These are the key concepts you need to understand to accurately answer the question.

Sample Proportion
When working with statistics, the sample proportion is a measure that helps us understand the attribute of a certain subset within a larger population. In this exercise about fatal crashes, the sample proportion is derived from a specific scenario where 21.8% of the sample has a particular characteristic—specifically, the notification time exceeded 10 minutes.

This sample proportion is represented as \( \hat{p} \). It is calculated by dividing the number of favorable outcomes by the total number of observations. Here, it is \( \hat{p} = 0.218 \), meaning that out of 500 fatal crashes in the sample, approximately 109 had delayed notifications.

  • Computation: \( \hat{p} = \text{Number of favorable outcomes} / \text{Total sample size} \)
  • It reflects the estimated proportion of the population showing a certain feature.
  • Insights from the sample proportion allow us to infer potential patterns in the wider population.
Standard Error
The standard error is an important calculation in statistics that measures the accuracy of a sample mean by examining the level of variation or "spread" of the data points around that mean. Think of it as a way to gauge how much your sample proportion might differ from the actual population proportion.
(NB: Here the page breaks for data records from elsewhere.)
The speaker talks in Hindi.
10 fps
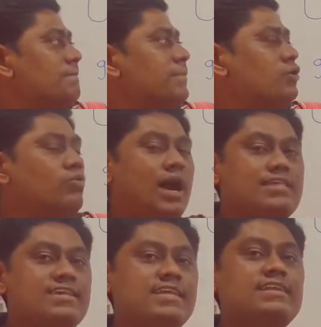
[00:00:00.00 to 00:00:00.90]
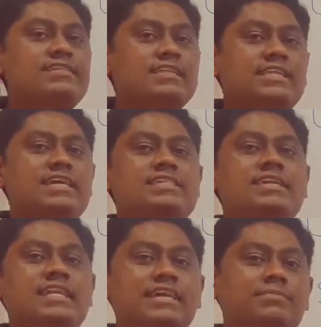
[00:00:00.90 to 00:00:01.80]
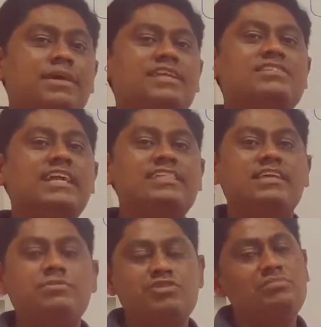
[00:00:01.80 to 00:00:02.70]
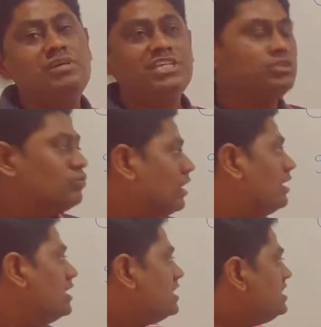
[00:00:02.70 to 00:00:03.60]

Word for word: कंपाउंड वहाँ से कर सकते हैं इसकी लिंक मैं नीचे डिस्क्रिप्शन में दे दूंगा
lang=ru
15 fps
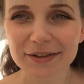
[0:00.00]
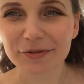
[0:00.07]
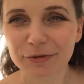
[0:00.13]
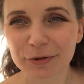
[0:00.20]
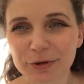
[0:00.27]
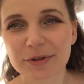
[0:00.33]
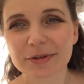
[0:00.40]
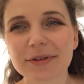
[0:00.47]

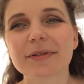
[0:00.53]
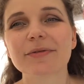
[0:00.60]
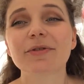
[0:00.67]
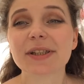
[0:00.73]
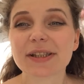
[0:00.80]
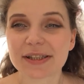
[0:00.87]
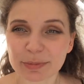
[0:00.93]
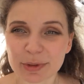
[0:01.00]
Вот, в
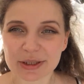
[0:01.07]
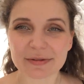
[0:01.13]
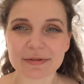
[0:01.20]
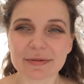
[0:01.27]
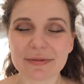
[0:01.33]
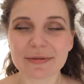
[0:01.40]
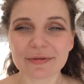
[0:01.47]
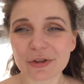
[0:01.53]
Истмане,
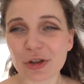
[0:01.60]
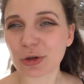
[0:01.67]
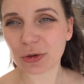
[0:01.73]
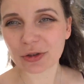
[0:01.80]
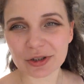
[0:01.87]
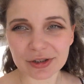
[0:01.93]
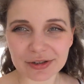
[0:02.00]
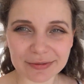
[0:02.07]
в
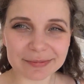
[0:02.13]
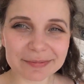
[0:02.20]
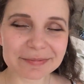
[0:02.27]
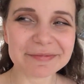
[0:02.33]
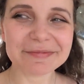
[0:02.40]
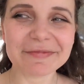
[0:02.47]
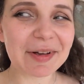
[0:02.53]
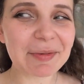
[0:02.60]
Джорджии,
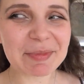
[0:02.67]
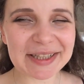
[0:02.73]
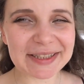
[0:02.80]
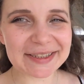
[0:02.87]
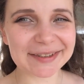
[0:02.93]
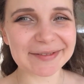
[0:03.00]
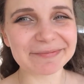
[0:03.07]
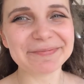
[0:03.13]
в
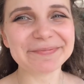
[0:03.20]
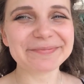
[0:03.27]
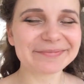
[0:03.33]
Америке.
In our analysis, the standard error of the sample proportion was calculated using the formula \( \sqrt{\hat{p}(1 - \hat{p}) / n} \), where \( n \) is the sample size, and \( \hat{p} \) is the sample proportion. Plugging in the numbers, we find the standard error to be 0.0202.

  • Shows variability among sample means
  • Helps in constructing confidence intervals
  • The lower the standard error, the more reliable the sample proportion represents the population
Understanding standard error helps in constructing accurate confidence intervals and drawing meaningful conclusions about the population from a sample.
Critical Value
Critical value is a key concept in statistics that helps determine the "line" or threshold we use to estimate the boundaries of our confidence interval. Imagine it as a multiplier that helps adjust our intervals to reflect the desired confidence level. For a \( 95\% \) confidence interval, this critical value is often found by referring to a standard normal distribution table and, in most cases, is 1.96.

When constructing the confidence interval for our sample, the critical value of 1.96 is used to multiply the standard error and provide the margin of error. This means that our interval will capture the true population proportion 95 times out of 100 if we repeated the process.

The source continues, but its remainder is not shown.